Harry’s Place contributor Brownie turned up in Penny’s comments box last night in an attempt to explain why he didn’t think the Harry’s Place  response to her original attack was that big a deal.

Perhaps Gavin, Elly, Symon and Carolyn can advise as to the appropriate response when you are the subject of an evidence-free accusation of racism/bigotry?

Clearly, issuing a swift “silly cow” appears to be beyond the pale and wholly disproportionate.

Oh oh –

Those of you who were active in left of centre politics in a British University in the 1980s or who even chanced across an issue of Viz from the period can see what’s coming next can’t you?

Brownie, ‘cow’ is a sexist term. It’s dehumanising and specifically gendered. Have you ever heard of a man being labelled a ‘cow’?

And ‘silly’, whilst not specifically gendered, is almost always directed at women to make them feel irrelevant and out of place.

By calling me a ‘silly little’ cow, you and your commenter are calling me something that’s demeaning, dehumanising, patronising and belittling, all on the basis of my gender. If you don’t see that, you’re either being wilfully stupid or you generally don’t realise how fucking offensive your site is to women.

Yikes!

Brownie then attempted to explain that he wasn’t directing the term at Ms Penny at all, but all his efforts were in vain. The spunky young radical feminist’s dander has risen too far to be persuaded by mere logic and evidence. Not content with misogyny she decided to bring race into the equation too. And hate speech.

And ‘silly cow’ is a deeply sexist, misogynist and offensive phrase. If I happened to be an Asian-british young woman and you had called me a ‘brown cow’, would you find the superfluity of hatespeech as a counter attack easier to understand?

Brownie: Hold on, I didn’t say that. I only meant-

Laurie: Calling someone a ‘silly cow’ is a VIOLENTLY MISOGYNIST, DEHUMANISING INSULT. It is never ‘merited’. Not even Anne Widdecombe deserves to be called a ‘silly cow’. You don’t get out of it by saying that there ‘might not be merit’ in the comment, you sexist ass.

Brownie: But I didn’t –

Laurie: That’s IT! I’m closing the comments and banning you.

Oof!

You know, I did feel a bit bad after what I originally said about Ms Penny’s background being a more of a hindrance than a help to her understanding of the world. While I still believed the two to be linked  as I typed the finishing touches to the original post on Sunday I wondered whether it wouldn’t have been kinder of me not to have mentioned it.
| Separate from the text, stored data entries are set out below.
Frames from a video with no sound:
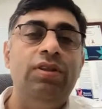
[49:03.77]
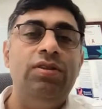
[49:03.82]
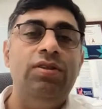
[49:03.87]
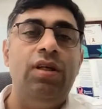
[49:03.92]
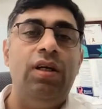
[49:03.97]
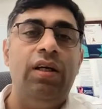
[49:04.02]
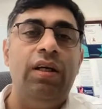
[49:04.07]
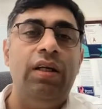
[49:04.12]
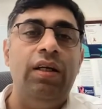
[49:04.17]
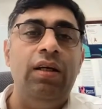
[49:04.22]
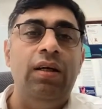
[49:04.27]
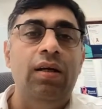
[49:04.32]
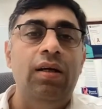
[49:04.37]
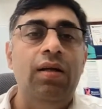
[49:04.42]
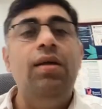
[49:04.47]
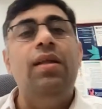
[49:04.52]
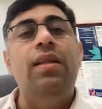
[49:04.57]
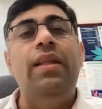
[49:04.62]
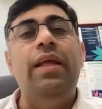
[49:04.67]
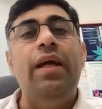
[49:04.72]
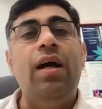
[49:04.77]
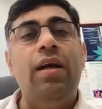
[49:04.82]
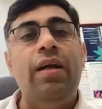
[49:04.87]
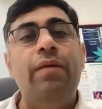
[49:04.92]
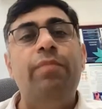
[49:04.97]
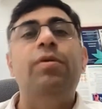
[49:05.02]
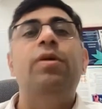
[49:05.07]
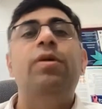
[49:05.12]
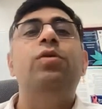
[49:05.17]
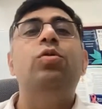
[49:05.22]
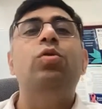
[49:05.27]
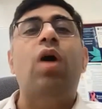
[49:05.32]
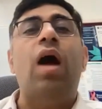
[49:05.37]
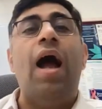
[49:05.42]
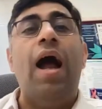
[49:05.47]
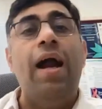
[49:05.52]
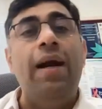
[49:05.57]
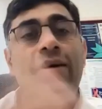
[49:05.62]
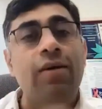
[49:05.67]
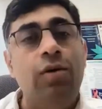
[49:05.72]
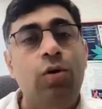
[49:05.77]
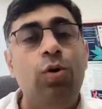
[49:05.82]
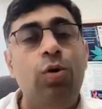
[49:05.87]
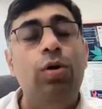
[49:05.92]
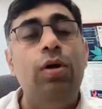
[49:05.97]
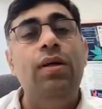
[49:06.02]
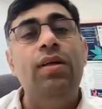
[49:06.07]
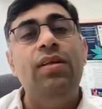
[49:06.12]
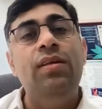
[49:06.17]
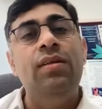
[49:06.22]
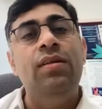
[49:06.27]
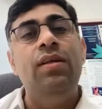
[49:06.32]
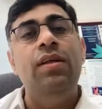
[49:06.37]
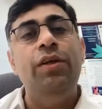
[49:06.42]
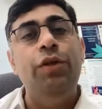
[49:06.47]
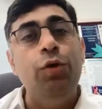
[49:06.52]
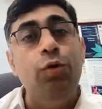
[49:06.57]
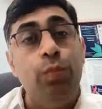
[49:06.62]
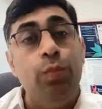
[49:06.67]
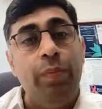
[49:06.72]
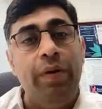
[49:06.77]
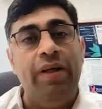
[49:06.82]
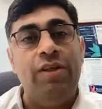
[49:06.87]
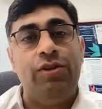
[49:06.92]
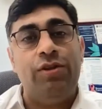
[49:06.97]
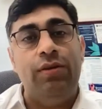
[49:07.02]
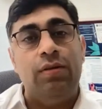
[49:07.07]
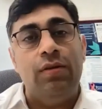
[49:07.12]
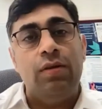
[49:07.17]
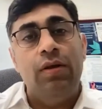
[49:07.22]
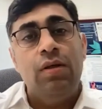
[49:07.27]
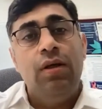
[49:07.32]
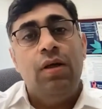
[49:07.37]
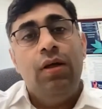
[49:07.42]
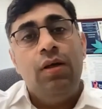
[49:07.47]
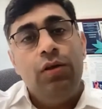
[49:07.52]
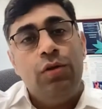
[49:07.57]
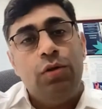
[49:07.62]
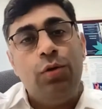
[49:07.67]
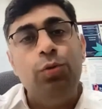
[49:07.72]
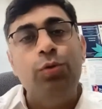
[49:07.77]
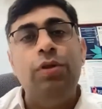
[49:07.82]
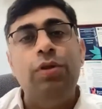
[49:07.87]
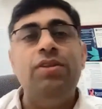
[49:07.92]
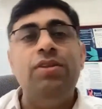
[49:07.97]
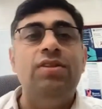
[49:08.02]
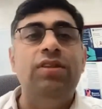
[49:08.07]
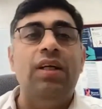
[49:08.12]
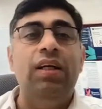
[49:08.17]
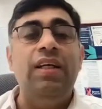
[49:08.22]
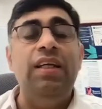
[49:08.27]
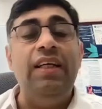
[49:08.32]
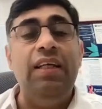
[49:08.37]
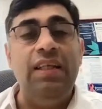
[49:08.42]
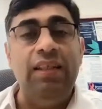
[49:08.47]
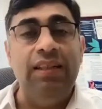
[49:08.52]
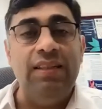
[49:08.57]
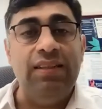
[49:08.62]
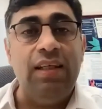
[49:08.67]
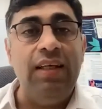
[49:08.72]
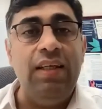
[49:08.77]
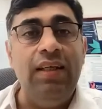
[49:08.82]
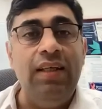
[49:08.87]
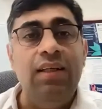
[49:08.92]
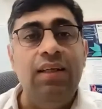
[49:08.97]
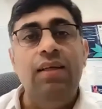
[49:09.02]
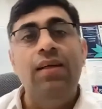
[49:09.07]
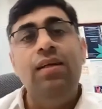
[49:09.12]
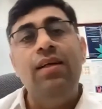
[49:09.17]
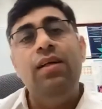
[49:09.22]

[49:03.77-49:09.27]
this journey. They are able to handhold the new patient through this journey easily.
 After last night’s little outburst I’m left in no doubt that I did the right thing . People like Laurie Penny are the reason a lot of ordinary people are completely turned off by politics. If she can’t tell the difference between an everyday phrase used without incident by literally millions of people on a daily basis (and one not even directed at her) on the one hand, and a vicious attack on her tender soul – her eternal and precious essence – her very personhood on the other, well then she’s not cut out for the big conversation that politics entails.